How Yorkshire County Cricket Club have turned an already unacceptable situation into a PR disaster that they may not recover from.
In a competitive field of sporting disasters in recent years, Yorkshire County Cricket Club might well have outdone the lot.
It’s remarkable quite how much of a monumental mess Yorkshire has made of handling allegations from former player Azeem Rafiq that there is institutional racism at the county.
The Saracens salary cap crisis was bad, the European Super League was worse, but when the PR handbooks of tomorrow are written, it is surely the Yorkshire racism scandal that experts will point to as the apex of a botched handling of a PR crisis.
Reputationally, Yorkshire will find it difficult to recover.
Former Yorkshire cricketer Azeem Rafiq alleged over a year ago that he was the victim of repeated racist abuse while playing for the county. This whole scenario could have been dealt with quickly with a thorough investigation, followed by an apology, and action that showed a commitment and willingness to improve.
Instead, we have had obfuscation, stubbornness and an absence of accountability and leadership that have stoked tensions that needed to be quelled. Yorkshire’s approach has made the situation worse at every turn, and it is impossible to overstate how dire this situation has become.

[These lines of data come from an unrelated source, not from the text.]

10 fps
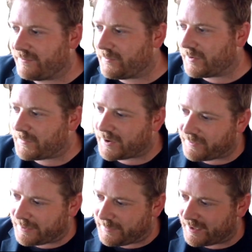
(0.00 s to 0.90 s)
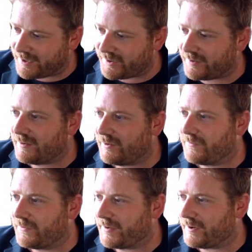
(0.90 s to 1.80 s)
If you want my recommendation,
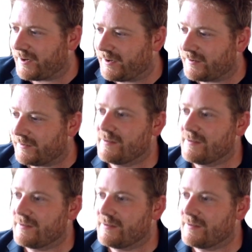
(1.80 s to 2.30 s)
look for federated.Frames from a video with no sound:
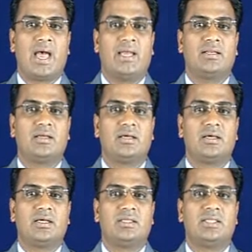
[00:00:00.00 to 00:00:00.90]
and
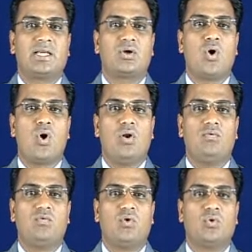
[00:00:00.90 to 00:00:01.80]
that
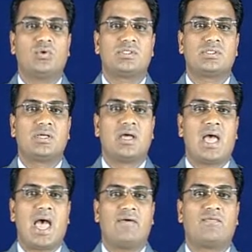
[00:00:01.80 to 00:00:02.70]
all floats
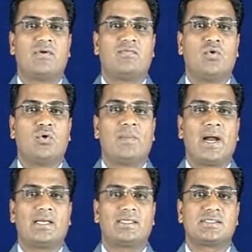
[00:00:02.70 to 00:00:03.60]
have 4
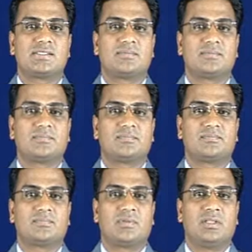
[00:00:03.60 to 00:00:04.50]
bytes.
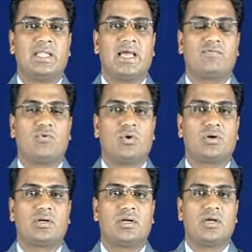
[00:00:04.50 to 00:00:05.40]

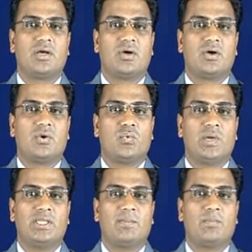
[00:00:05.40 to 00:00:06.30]
Therefore,
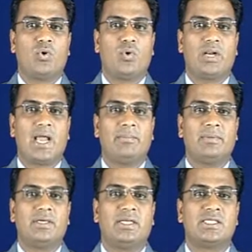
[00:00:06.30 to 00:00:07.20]
when the
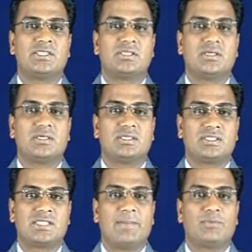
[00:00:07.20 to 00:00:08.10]
program does
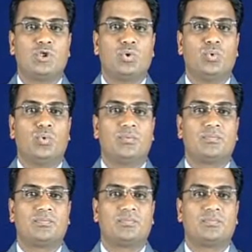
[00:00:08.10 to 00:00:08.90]
step 2,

To watch one of the most famous cricket clubs in the world attempt to uphold the use of a derogatory, universally racist term as ‘banter’ is shocking.
One of the foundations of good communications is to know your audience, and to understand how to communicate with them. The way this story has exploded has shown just how outdated and out of touch hiding behind words like ‘banter’ is, and with sponsors pulling out a national media frenzy erupting, the ramifications of that ignorance are proving to be severe.
Yorkshire has been faceless. The county needed a spokesperson to be the public face of their response, and to show they are taking the allegations deadly seriously. As it is, all the public sees is one man, Azeem Rafiq, going up against an unrepentant organization who do not have the leadership to even meet him halfway.
Yorkshire need to apologise absolutely and unconditionally, rather than caveat or try to justify racist terminology each time they issue a statement. The message their approach is sending to fans, members, and young players of ethnic minority background is that they are not welcome at the club.
Make no mistake this is a full-blown crisis, one the county may never recover from. At this point, Yorkshire would be best served putting aside the spin, embracing transparency, and taking action to start to rebuild trust which has been shattered by their handling of the crisis.
There is a time and a place for a good defence, and it worked well on the pitch for their very own Geoffrey Boycott, but if they won’t change their approach soon, they are going to block, block, block their way into oblivion.